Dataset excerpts
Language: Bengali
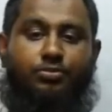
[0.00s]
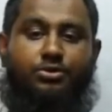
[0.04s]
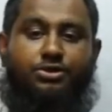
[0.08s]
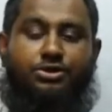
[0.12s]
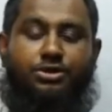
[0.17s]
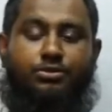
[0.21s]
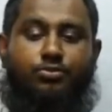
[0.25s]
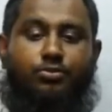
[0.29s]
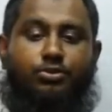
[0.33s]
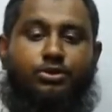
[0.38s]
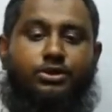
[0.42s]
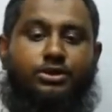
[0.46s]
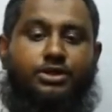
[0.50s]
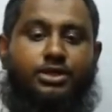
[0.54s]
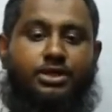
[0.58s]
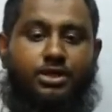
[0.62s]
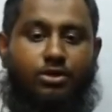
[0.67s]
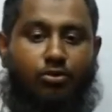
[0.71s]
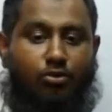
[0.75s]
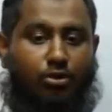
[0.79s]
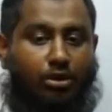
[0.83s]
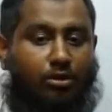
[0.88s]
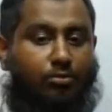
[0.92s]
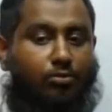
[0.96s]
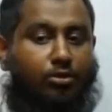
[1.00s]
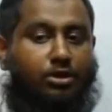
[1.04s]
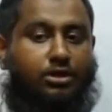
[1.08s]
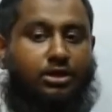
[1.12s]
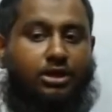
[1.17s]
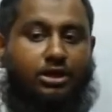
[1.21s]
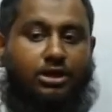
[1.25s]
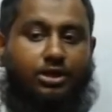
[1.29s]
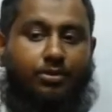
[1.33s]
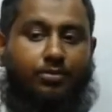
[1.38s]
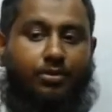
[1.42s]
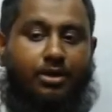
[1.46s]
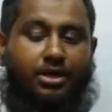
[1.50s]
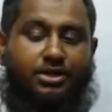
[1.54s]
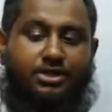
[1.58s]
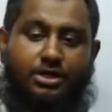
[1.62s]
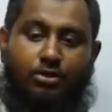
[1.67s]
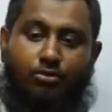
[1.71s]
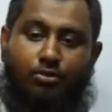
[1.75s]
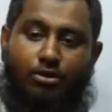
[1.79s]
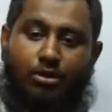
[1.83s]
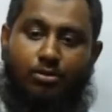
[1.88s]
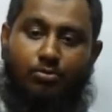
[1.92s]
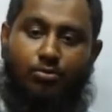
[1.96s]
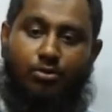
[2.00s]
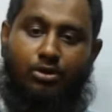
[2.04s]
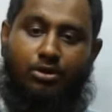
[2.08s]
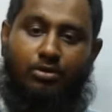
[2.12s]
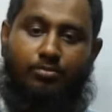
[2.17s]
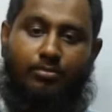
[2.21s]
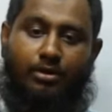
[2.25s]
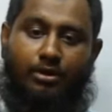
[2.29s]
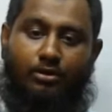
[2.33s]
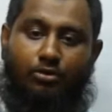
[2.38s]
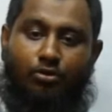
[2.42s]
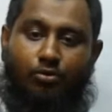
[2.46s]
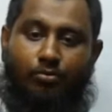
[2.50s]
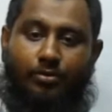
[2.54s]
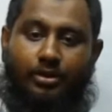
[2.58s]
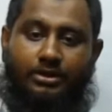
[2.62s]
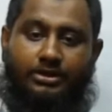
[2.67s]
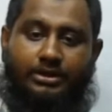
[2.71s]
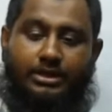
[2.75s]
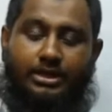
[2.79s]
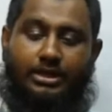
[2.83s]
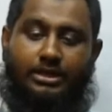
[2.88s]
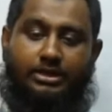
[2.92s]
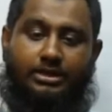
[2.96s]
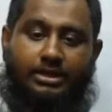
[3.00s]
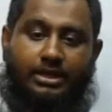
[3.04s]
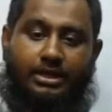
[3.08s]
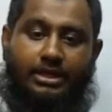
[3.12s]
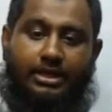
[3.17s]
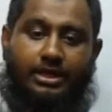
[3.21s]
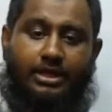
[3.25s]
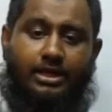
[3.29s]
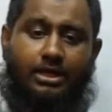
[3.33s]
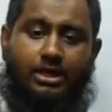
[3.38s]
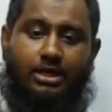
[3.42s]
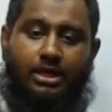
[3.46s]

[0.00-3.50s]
বীজের মধ্যে কী কী গুণাবলী থাকতে পারে যে গুণাবলীর মাধ্যমে সেখান থেকে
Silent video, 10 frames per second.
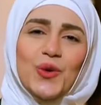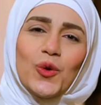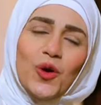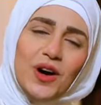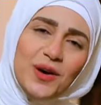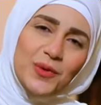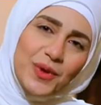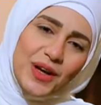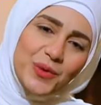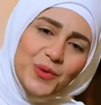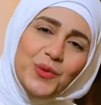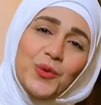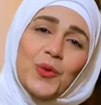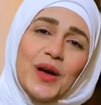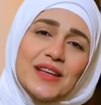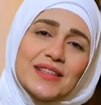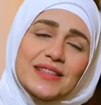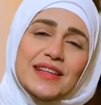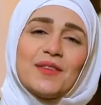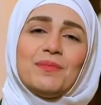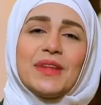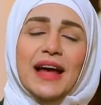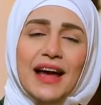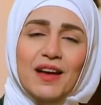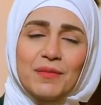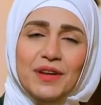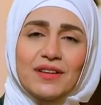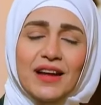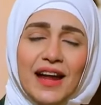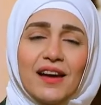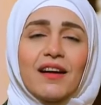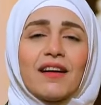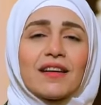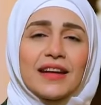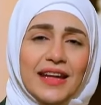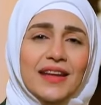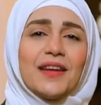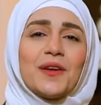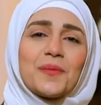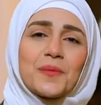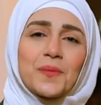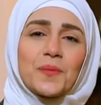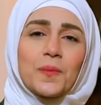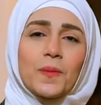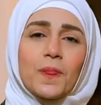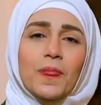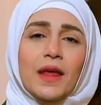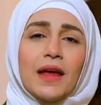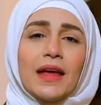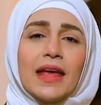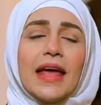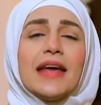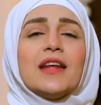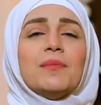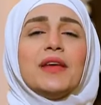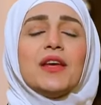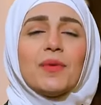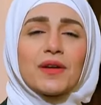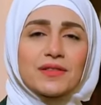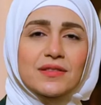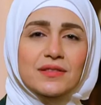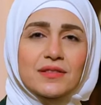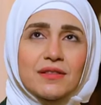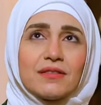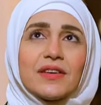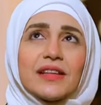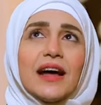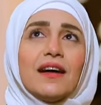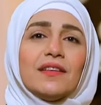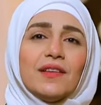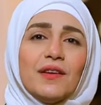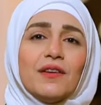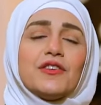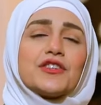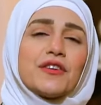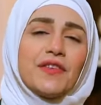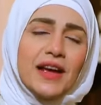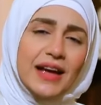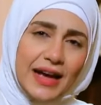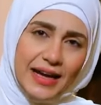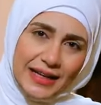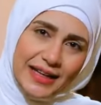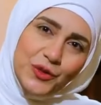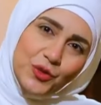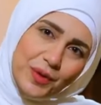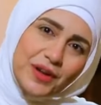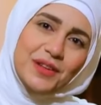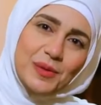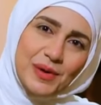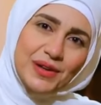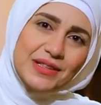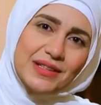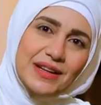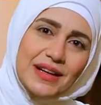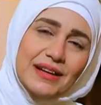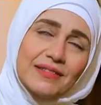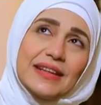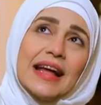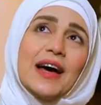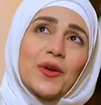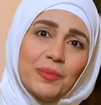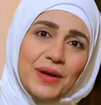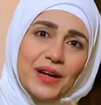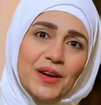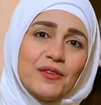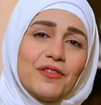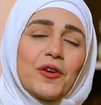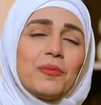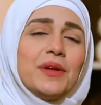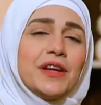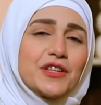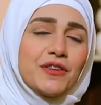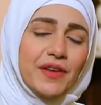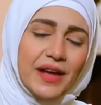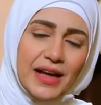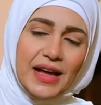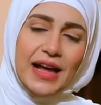يقال له أويس ابن عامر القرني كان به برص فدعا الله فشفاه كان عنده مرض البرص فدعا ربنا فربنا شفاه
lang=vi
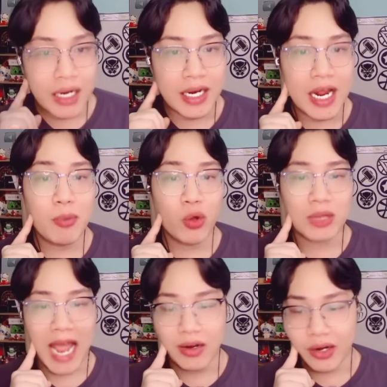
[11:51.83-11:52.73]
thì để mô
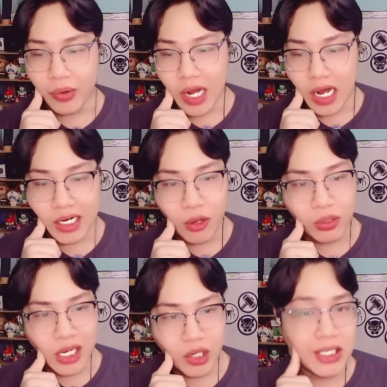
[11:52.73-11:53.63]
tả được cái điều đó thì đầu
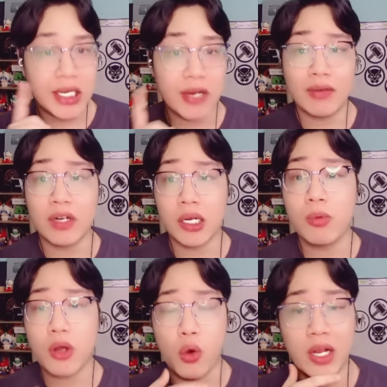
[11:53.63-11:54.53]
tiên chúng ta sẽ vào phần
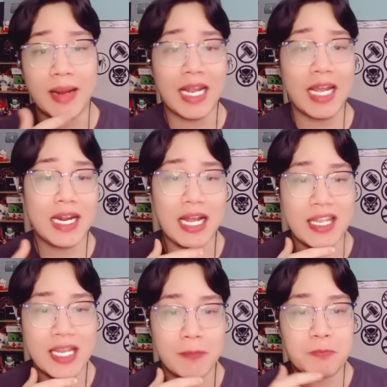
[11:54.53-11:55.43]
công cụ thì các bạn thấy ở đây là
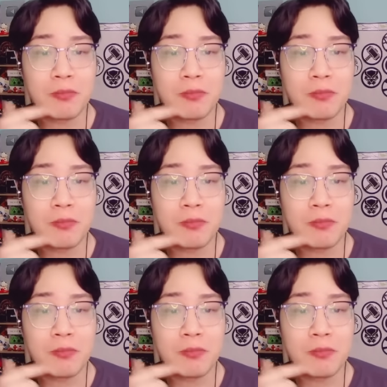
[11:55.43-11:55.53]
gì ạ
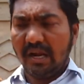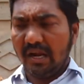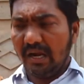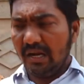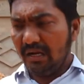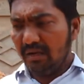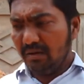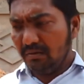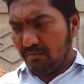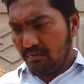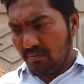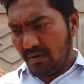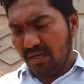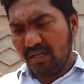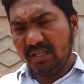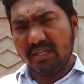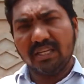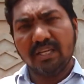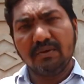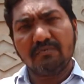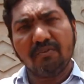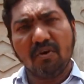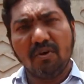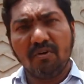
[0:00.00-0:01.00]
అండ్
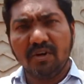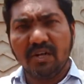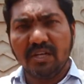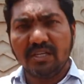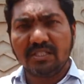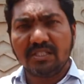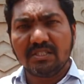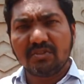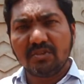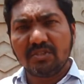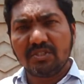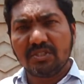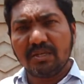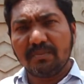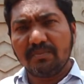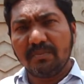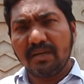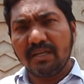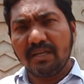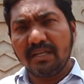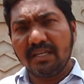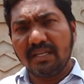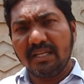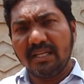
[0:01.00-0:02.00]
మనకి ఫౌండేషన్కి
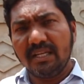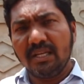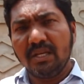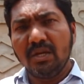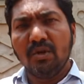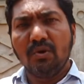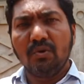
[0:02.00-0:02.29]
వచ్చేప్పటికి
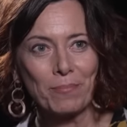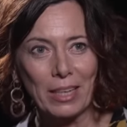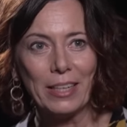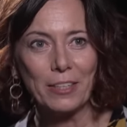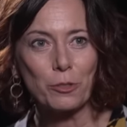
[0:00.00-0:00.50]

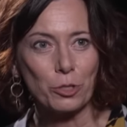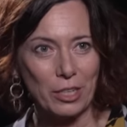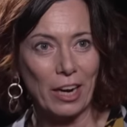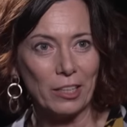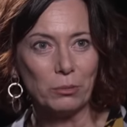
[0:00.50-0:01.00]
in den
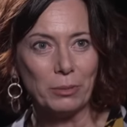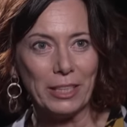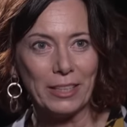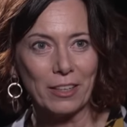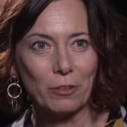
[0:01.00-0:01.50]
sozialen
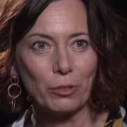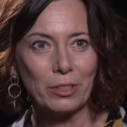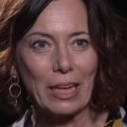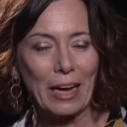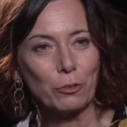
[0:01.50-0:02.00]
Medien und
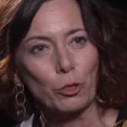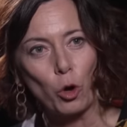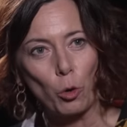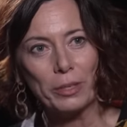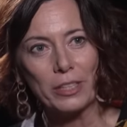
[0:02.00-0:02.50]
dadurch
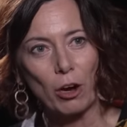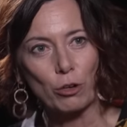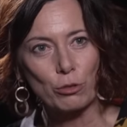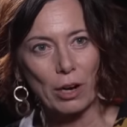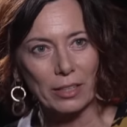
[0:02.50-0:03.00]
kommen die auch
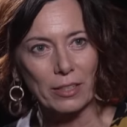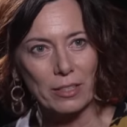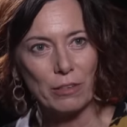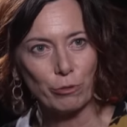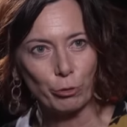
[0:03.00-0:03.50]
so
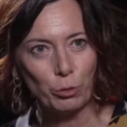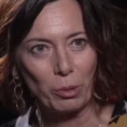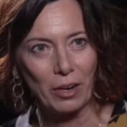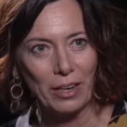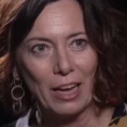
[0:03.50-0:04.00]
aggressiv
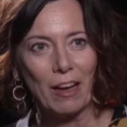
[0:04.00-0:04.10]
rüber,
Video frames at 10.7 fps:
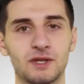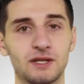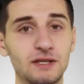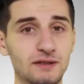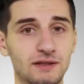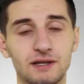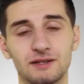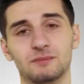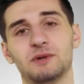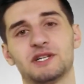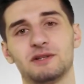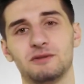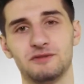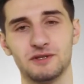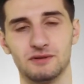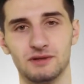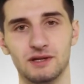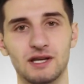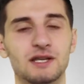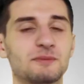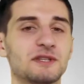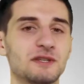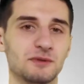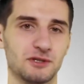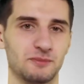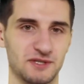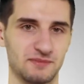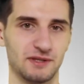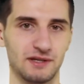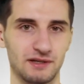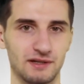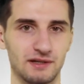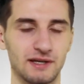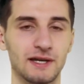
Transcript: И на этом, пожалуй, все. Спасибо, что посмотрели.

**TASK ITEM**
An exact copy of the entries above is required, with the pictures left out.

**RESULT**
Language: Bengali
[0.00s]
[0.04s]
[0.08s]
[0.12s]
[0.17s]
[0.21s]
[0.25s]
[0.29s]
[0.33s]
[0.38s]
[0.42s]
[0.46s]
[0.50s]
[0.54s]
[0.58s]
[0.62s]
[0.67s]
[0.71s]
[0.75s]
[0.79s]
[0.83s]
[0.88s]
[0.92s]
[0.96s]
[1.00s]
[1.04s]
[1.08s]
[1.12s]
[1.17s]
[1.21s]
[1.25s]
[1.29s]
[1.33s]
[1.38s]
[1.42s]
[1.46s]
[1.50s]
[1.54s]
[1.58s]
[1.62s]
[1.67s]
[1.71s]
[1.75s]
[1.79s]
[1.83s]
[1.88s]
[1.92s]
[1.96s]
[2.00s]
[2.04s]
[2.08s]
[2.12s]
[2.17s]
[2.21s]
[2.25s]
[2.29s]
[2.33s]
[2.38s]
[2.42s]
[2.46s]
[2.50s]
[2.54s]
[2.58s]
[2.62s]
[2.67s]
[2.71s]
[2.75s]
[2.79s]
[2.83s]
[2.88s]
[2.92s]
[2.96s]
[3.00s]
[3.04s]
[3.08s]
[3.12s]
[3.17s]
[3.21s]
[3.25s]
[3.29s]
[3.33s]
[3.38s]
[3.42s]
[3.46s]

[0.00-3.50s]
বীজের মধ্যে কী কী গুণাবলী থাকতে পারে যে গুণাবলীর মাধ্যমে সেখান থেকে
Silent video, 10 frames per second.
يقال له أويس ابن عامر القرني كان به برص فدعا الله فشفاه كان عنده مرض البرص فدعا ربنا فربنا شفاه
lang=vi
[11:51.83-11:52.73]
thì để mô
[11:52.73-11:53.63]
tả được cái điều đó thì đầu
[11:53.63-11:54.53]
tiên chúng ta sẽ vào phần
[11:54.53-11:55.43]
công cụ thì các bạn thấy ở đây là
[11:55.43-11:55.53]
gì ạ
[0:00.00-0:01.00]
అండ్
[0:01.00-0:02.00]
మనకి ఫౌండేషన్కి
[0:02.00-0:02.29]
వచ్చేప్పటికి
[0:00.00-0:00.50]

[0:00.50-0:01.00]
in den
[0:01.00-0:01.50]
sozialen
[0:01.50-0:02.00]
Medien und
[0:02.00-0:02.50]
dadurch
[0:02.50-0:03.00]
kommen die auch
[0:03.00-0:03.50]
so
[0:03.50-0:04.00]
aggressiv
[0:04.00-0:04.10]
rüber,
Video frames at 10.7 fps:
Transcript: И на этом, пожалуй, все. Спасибо, что посмотрели.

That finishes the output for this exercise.